## [TASK STATEMENT]
Could you output the entries that follow exactly, omitting any pictures they contain?
***
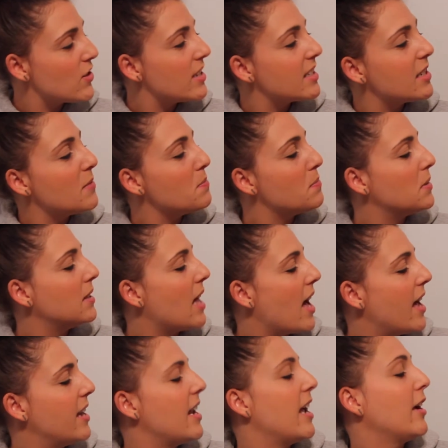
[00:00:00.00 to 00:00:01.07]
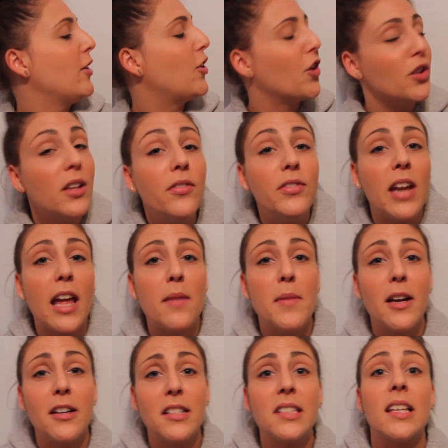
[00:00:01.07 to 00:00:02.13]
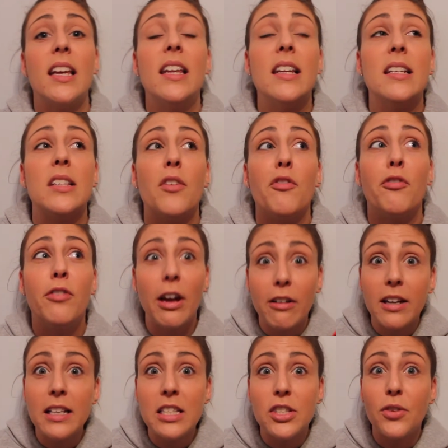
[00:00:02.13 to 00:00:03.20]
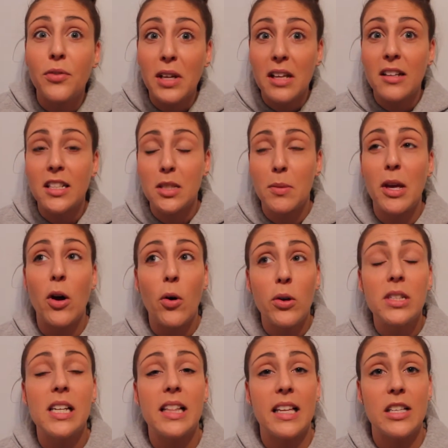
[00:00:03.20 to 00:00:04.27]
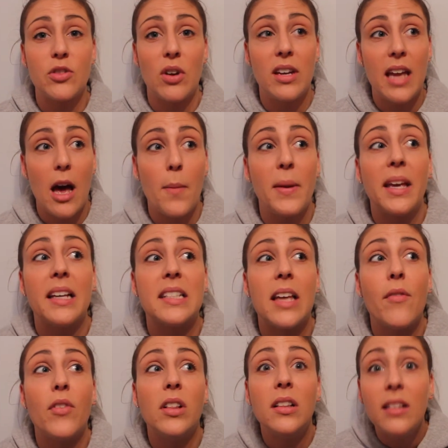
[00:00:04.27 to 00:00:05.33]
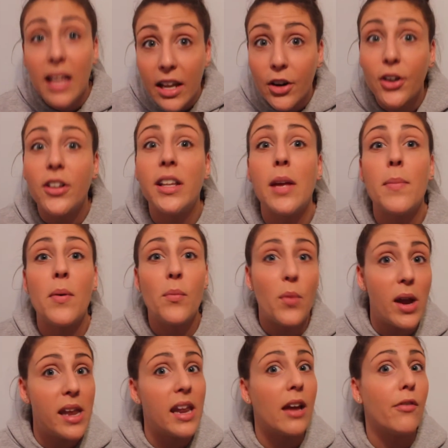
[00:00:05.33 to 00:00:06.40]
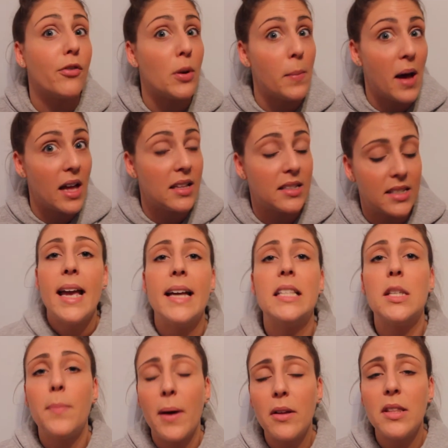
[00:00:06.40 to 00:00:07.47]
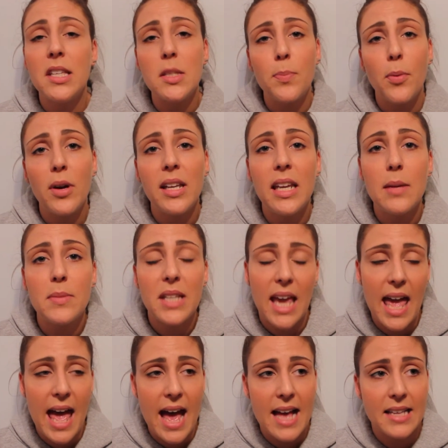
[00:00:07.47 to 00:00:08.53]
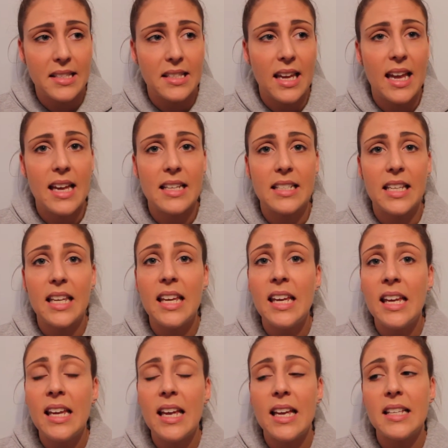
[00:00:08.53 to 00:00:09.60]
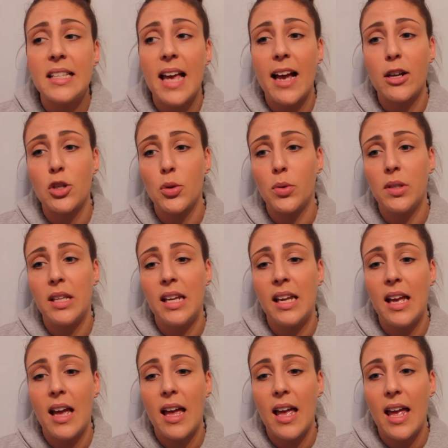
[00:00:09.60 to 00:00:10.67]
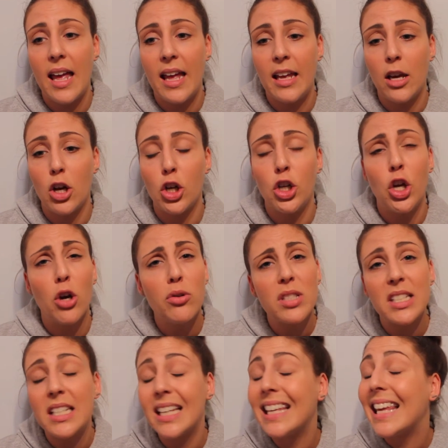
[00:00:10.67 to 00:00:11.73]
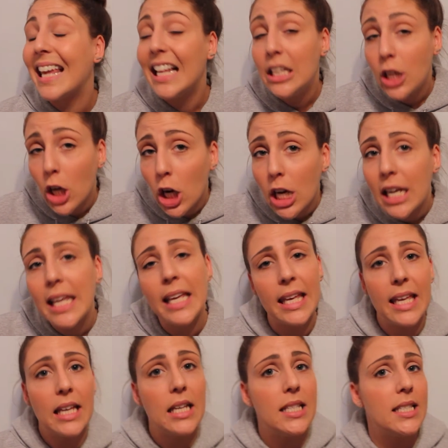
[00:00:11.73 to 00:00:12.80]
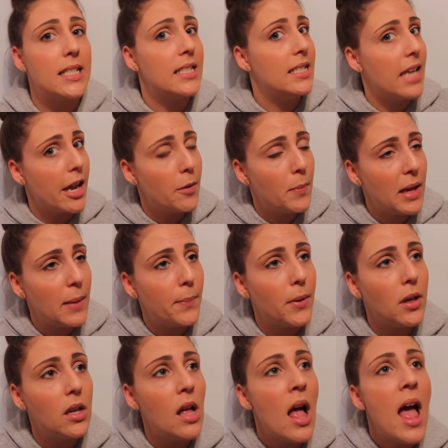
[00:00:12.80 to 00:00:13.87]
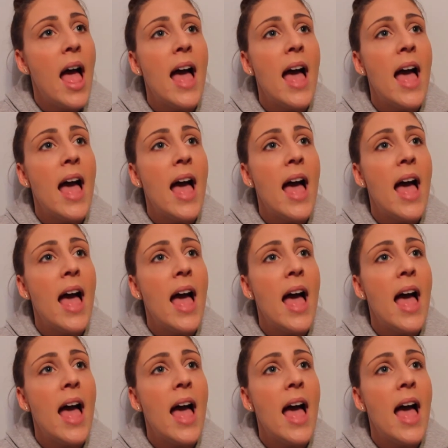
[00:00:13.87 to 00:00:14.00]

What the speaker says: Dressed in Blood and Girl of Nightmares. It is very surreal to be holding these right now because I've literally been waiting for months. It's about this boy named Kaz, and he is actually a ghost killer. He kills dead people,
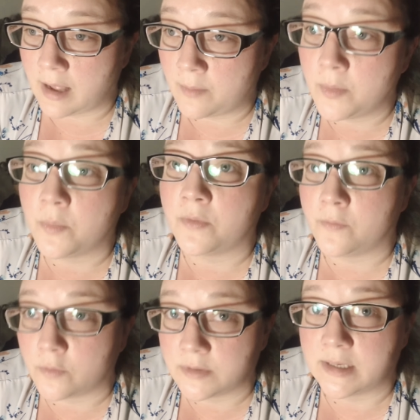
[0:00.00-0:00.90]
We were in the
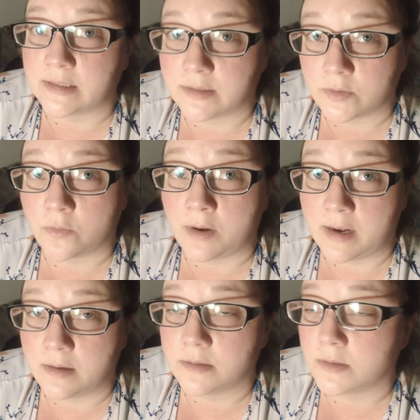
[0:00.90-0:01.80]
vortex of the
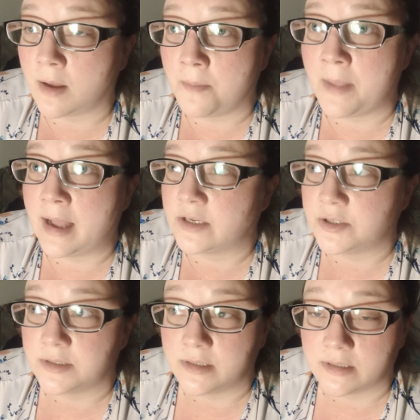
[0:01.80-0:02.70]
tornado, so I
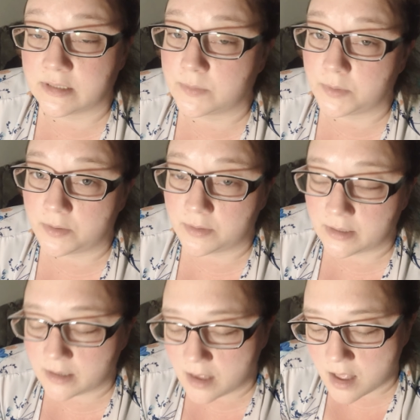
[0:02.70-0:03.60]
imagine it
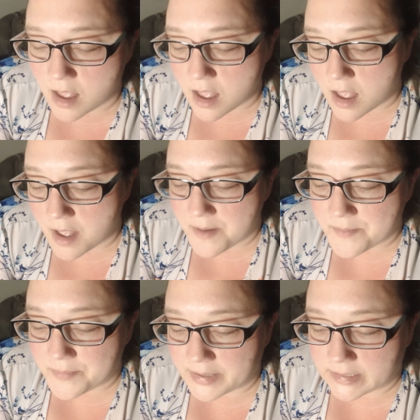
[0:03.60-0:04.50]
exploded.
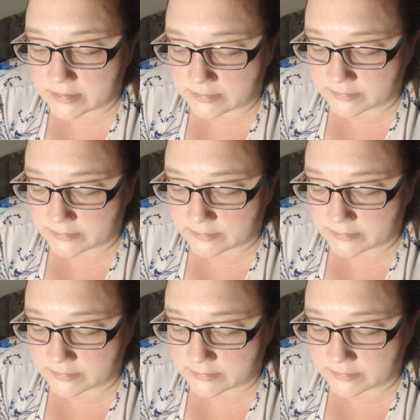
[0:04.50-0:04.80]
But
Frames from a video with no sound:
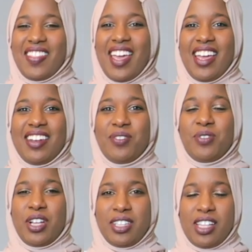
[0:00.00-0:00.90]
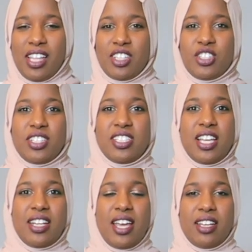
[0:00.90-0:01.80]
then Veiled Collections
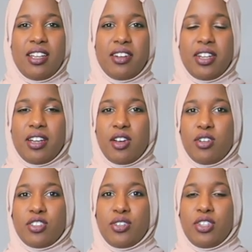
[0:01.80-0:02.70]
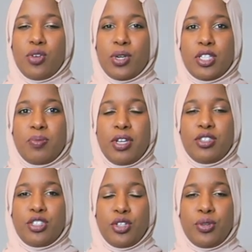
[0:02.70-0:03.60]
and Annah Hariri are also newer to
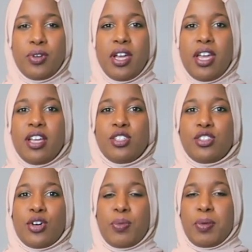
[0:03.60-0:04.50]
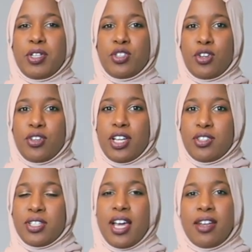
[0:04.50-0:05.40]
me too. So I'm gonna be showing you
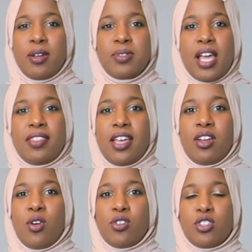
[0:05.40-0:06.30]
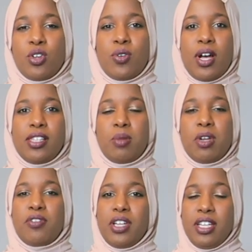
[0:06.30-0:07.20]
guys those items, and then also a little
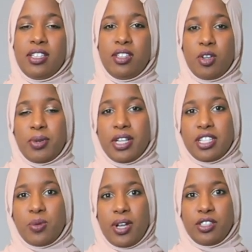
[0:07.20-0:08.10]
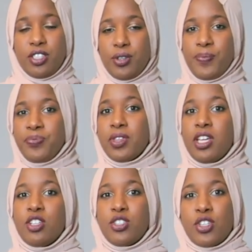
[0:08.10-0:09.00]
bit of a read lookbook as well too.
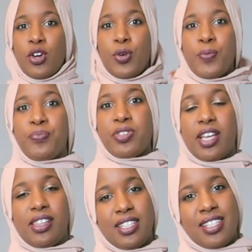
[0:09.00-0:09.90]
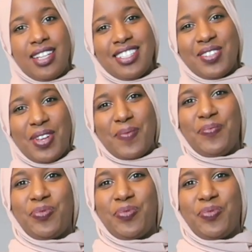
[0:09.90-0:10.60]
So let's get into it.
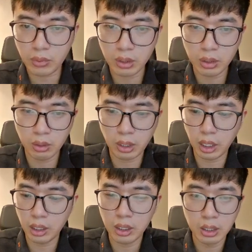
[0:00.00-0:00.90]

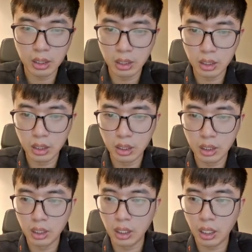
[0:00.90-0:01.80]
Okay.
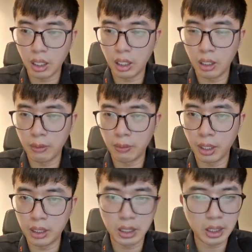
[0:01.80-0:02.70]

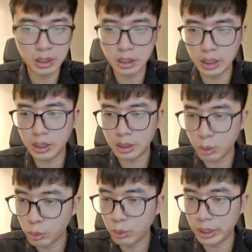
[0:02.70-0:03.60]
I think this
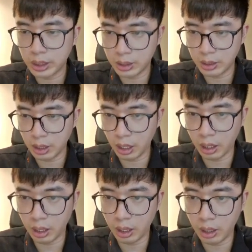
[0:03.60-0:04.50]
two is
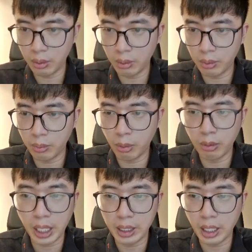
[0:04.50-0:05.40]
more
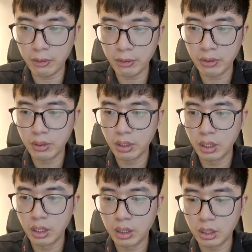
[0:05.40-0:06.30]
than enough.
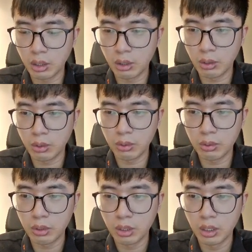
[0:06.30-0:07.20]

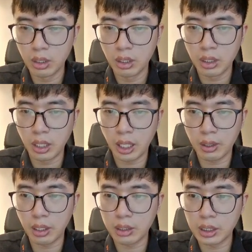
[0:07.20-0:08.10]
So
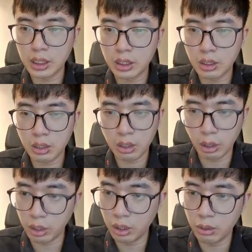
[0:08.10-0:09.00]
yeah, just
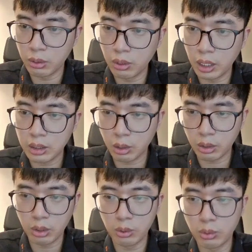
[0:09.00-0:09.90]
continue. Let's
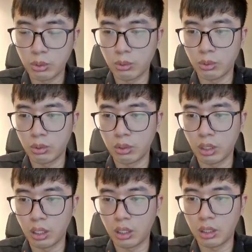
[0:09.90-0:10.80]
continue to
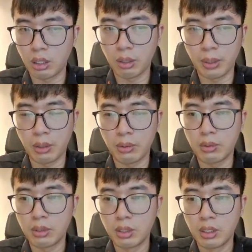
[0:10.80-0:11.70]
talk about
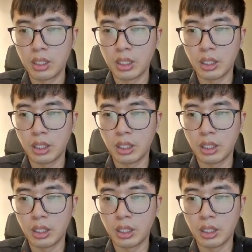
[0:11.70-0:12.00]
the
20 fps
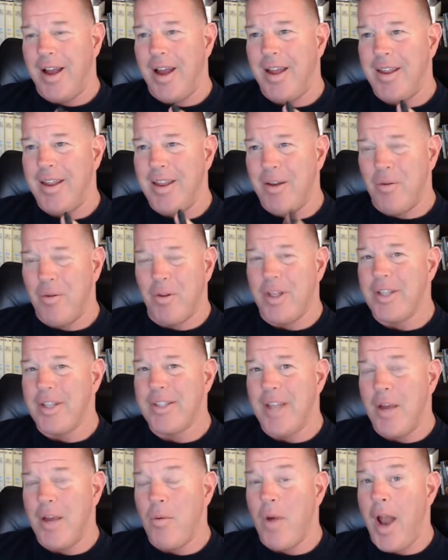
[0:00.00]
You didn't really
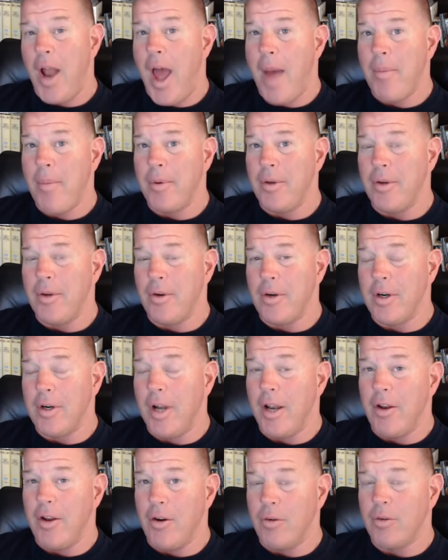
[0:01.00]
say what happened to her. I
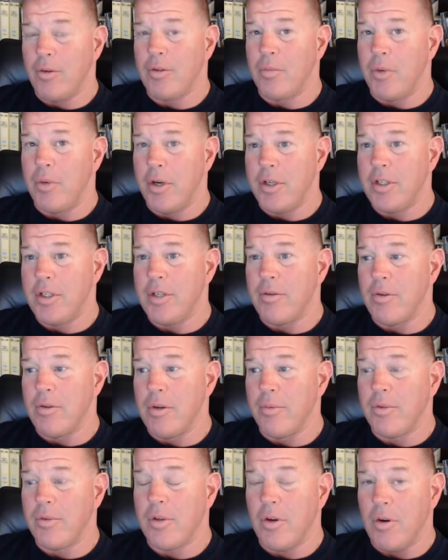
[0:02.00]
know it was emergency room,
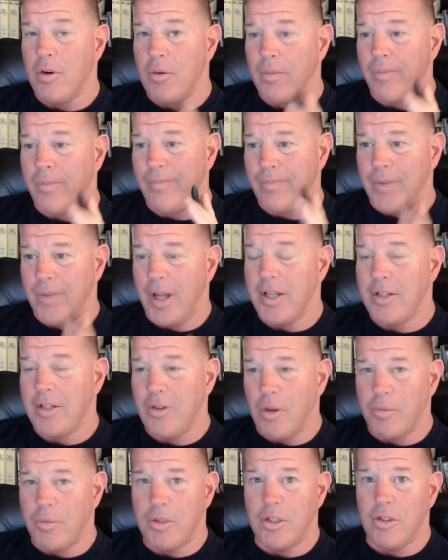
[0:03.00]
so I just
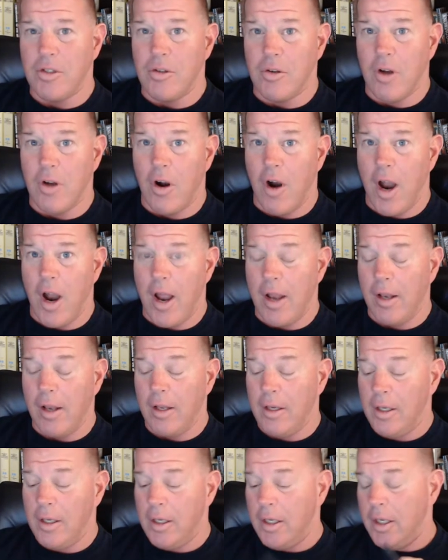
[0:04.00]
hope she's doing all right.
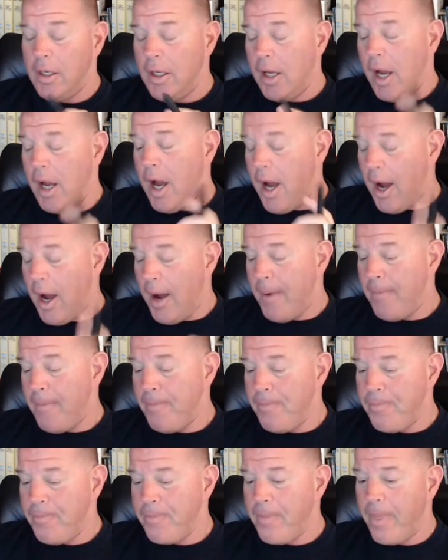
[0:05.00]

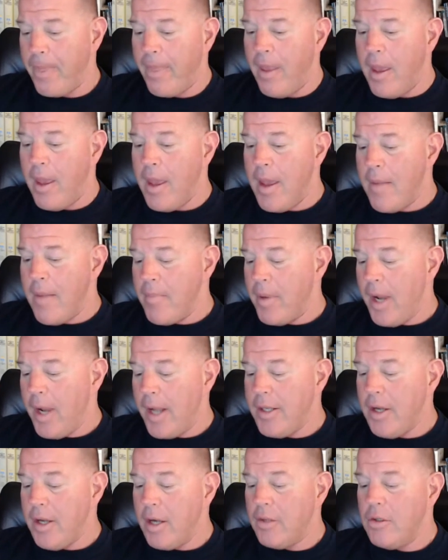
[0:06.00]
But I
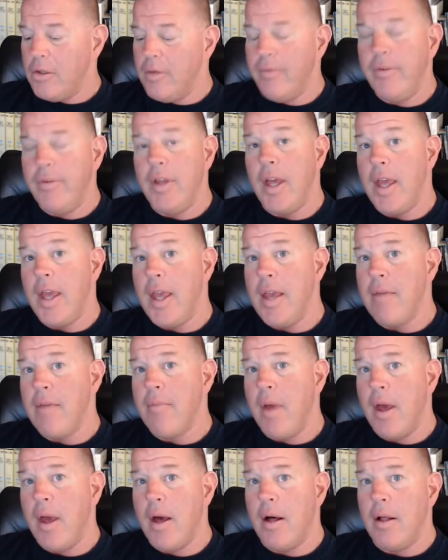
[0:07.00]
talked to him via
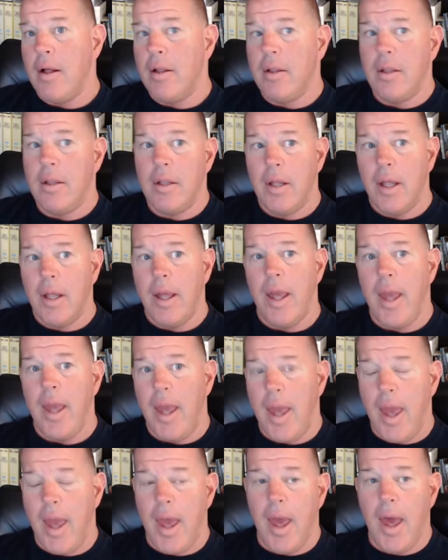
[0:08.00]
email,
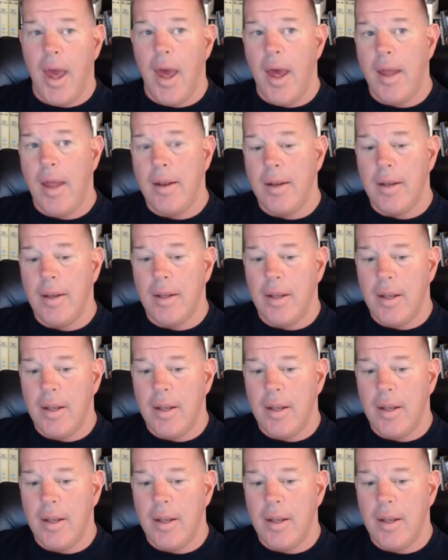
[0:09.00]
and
***
## [RESPONSE]
[00:00:00.00 to 00:00:01.07]
[00:00:01.07 to 00:00:02.13]
[00:00:02.13 to 00:00:03.20]
[00:00:03.20 to 00:00:04.27]
[00:00:04.27 to 00:00:05.33]
[00:00:05.33 to 00:00:06.40]
[00:00:06.40 to 00:00:07.47]
[00:00:07.47 to 00:00:08.53]
[00:00:08.53 to 00:00:09.60]
[00:00:09.60 to 00:00:10.67]
[00:00:10.67 to 00:00:11.73]
[00:00:11.73 to 00:00:12.80]
[00:00:12.80 to 00:00:13.87]
[00:00:13.87 to 00:00:14.00]

What the speaker says: Dressed in Blood and Girl of Nightmares. It is very surreal to be holding these right now because I've literally been waiting for months. It's about this boy named Kaz, and he is actually a ghost killer. He kills dead people,
[0:00.00-0:00.90]
We were in the
[0:00.90-0:01.80]
vortex of the
[0:01.80-0:02.70]
tornado, so I
[0:02.70-0:03.60]
imagine it
[0:03.60-0:04.50]
exploded.
[0:04.50-0:04.80]
But
Frames from a video with no sound:
[0:00.00-0:00.90]
[0:00.90-0:01.80]
then Veiled Collections
[0:01.80-0:02.70]
[0:02.70-0:03.60]
and Annah Hariri are also newer to
[0:03.60-0:04.50]
[0:04.50-0:05.40]
me too. So I'm gonna be showing you
[0:05.40-0:06.30]
[0:06.30-0:07.20]
guys those items, and then also a little
[0:07.20-0:08.10]
[0:08.10-0:09.00]
bit of a read lookbook as well too.
[0:09.00-0:09.90]
[0:09.90-0:10.60]
So let's get into it.
[0:00.00-0:00.90]

[0:00.90-0:01.80]
Okay.
[0:01.80-0:02.70]

[0:02.70-0:03.60]
I think this
[0:03.60-0:04.50]
two is
[0:04.50-0:05.40]
more
[0:05.40-0:06.30]
than enough.
[0:06.30-0:07.20]

[0:07.20-0:08.10]
So
[0:08.10-0:09.00]
yeah, just
[0:09.00-0:09.90]
continue. Let's
[0:09.90-0:10.80]
continue to
[0:10.80-0:11.70]
talk about
[0:11.70-0:12.00]
the
20 fps
[0:00.00]
You didn't really
[0:01.00]
say what happened to her. I
[0:02.00]
know it was emergency room,
[0:03.00]
so I just
[0:04.00]
hope she's doing all right.
[0:05.00]

[0:06.00]
But I
[0:07.00]
talked to him via
[0:08.00]
email,
[0:09.00]
and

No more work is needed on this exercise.